私たちが使っているいわゆるフォン・ノイマン型コンピューターは1か0かどちらかを表すことができる「ビット(bit)」という基礎単位を並べて数や字を表して処理している。ある時点でのコンピューターの状態は一つに決まってしまう。ところが、量子コンピューターでつかう基礎単位「量子ビット=キュービット(qubit)」は、一つで1と0の両方を背負うことができる。10個並べればその表す数は一つではなく、重ね合わせの状態として「2の10乗個=1024個」の数が同時に存在することになる。不思議だが、それが量子力学的世界である。
量子コンピューターの原理は、
(1)重ね合わせを使って、すべての場合を同時並列に計算する。
(2)計算された重ね合わせ状態の中から目的に合う状態を選ぶ「量子アルゴリズム」という手続きを実行する。

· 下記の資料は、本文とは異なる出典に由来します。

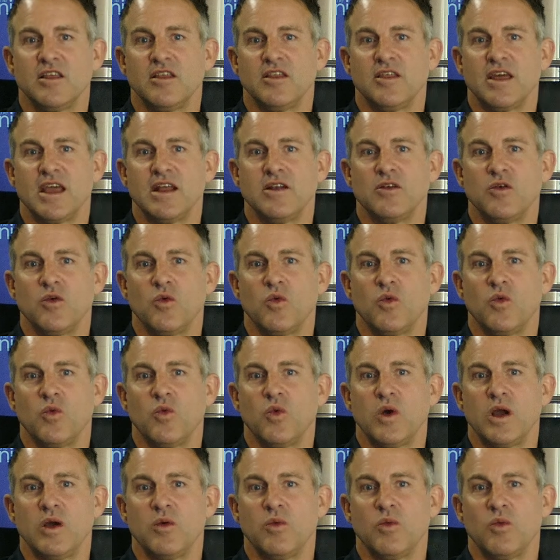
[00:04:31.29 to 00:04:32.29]
then
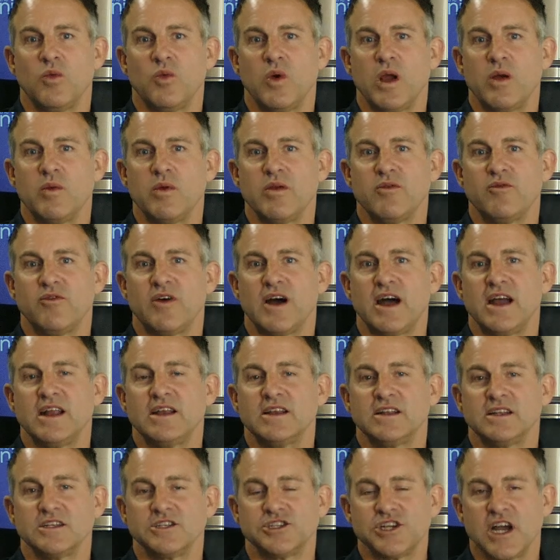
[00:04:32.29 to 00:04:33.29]
where we
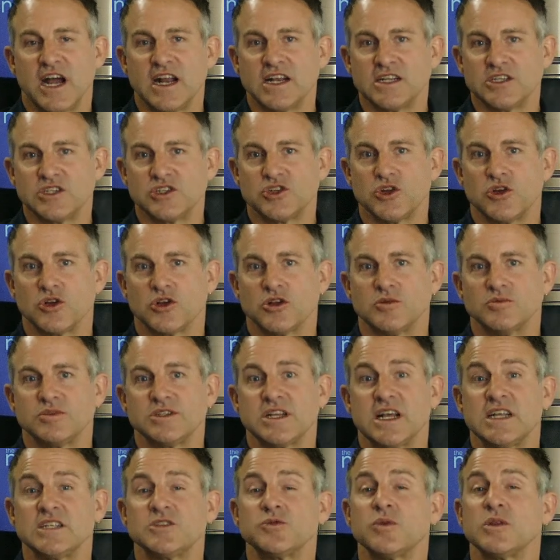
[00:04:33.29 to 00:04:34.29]
find China's
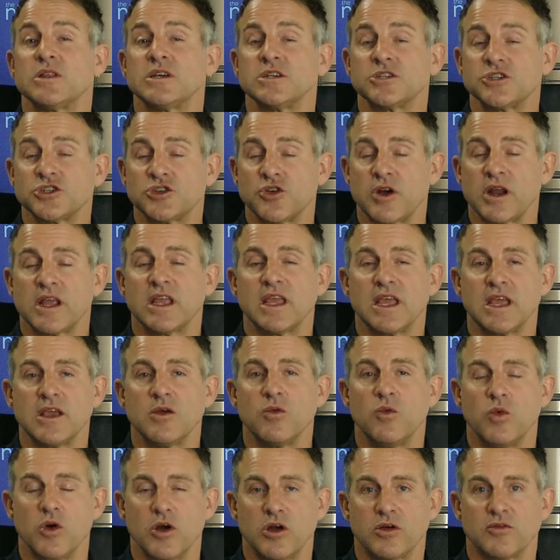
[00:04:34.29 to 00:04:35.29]
circumstance with a
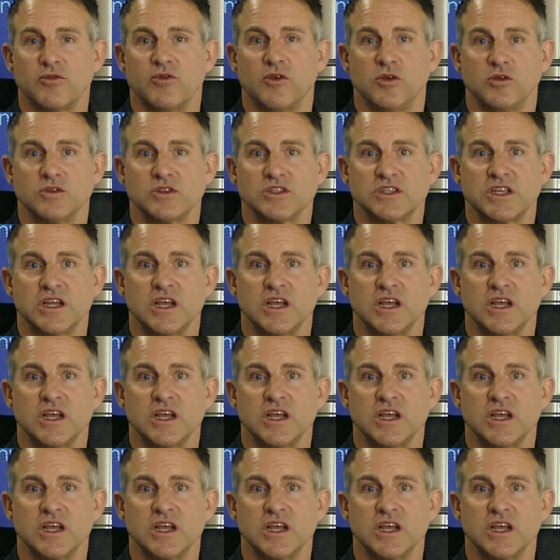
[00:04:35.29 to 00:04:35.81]
shrinking workforce.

という二つだが、それをミクロの世界で実行することは難問だった。
物理学者、工学者ら量子ビットを実現させようという人々は、超伝導回路、光学的なパルス、電子のミクロな磁石的性質(スピン)、1個のイオン……など、いろいろな物理的存在で作ろうと挑戦したが、難しい。ミクロであるだけに、外部からの雑音で動作がおかしくなる。高密度に並べるのも難しい。
20世紀終わりになって、やっと超伝導を使って安定した動作をする量子ビットができた。99年、日本電気基礎研究所の中村泰信(当時、現在は東京大学先端科学技術研究センター教授)が世界で初めての超伝導量子ビットを開発してネイチャーの表紙を飾った。しかしそこから今までの道のりは長かった。
●「実際に役に立つ」という確実な証拠が必要だった
今回のグーグルチームでの立役者は、米カリフォルニア大学サンタバーバラ校の教授を兼任しているジョン・マルティニスである。超伝導の応用であるジョセフソン接合の研究で博士号を87年に取った後、2002年からジョセフソン接合を使った量子コンピューターの研究を開始、04年に同校に着任し、仕事を続けていた。10年に彼のグループは、「最初の量子機械」とあだなされた量子力学に従って運動する振動子の開発で、米科学振興協会の「今年のブレークスルー」を受賞した。これが今の量子ビットにつながる。
彼のそんな仕事に目をつけたのが、米グーグルだ。20世紀終わりから量子コンピューターに取り組んできた老舗IBM社よりももちろん遅かった。一発逆転をねらったのが、14年のマルティニスグループの丸抱えだった。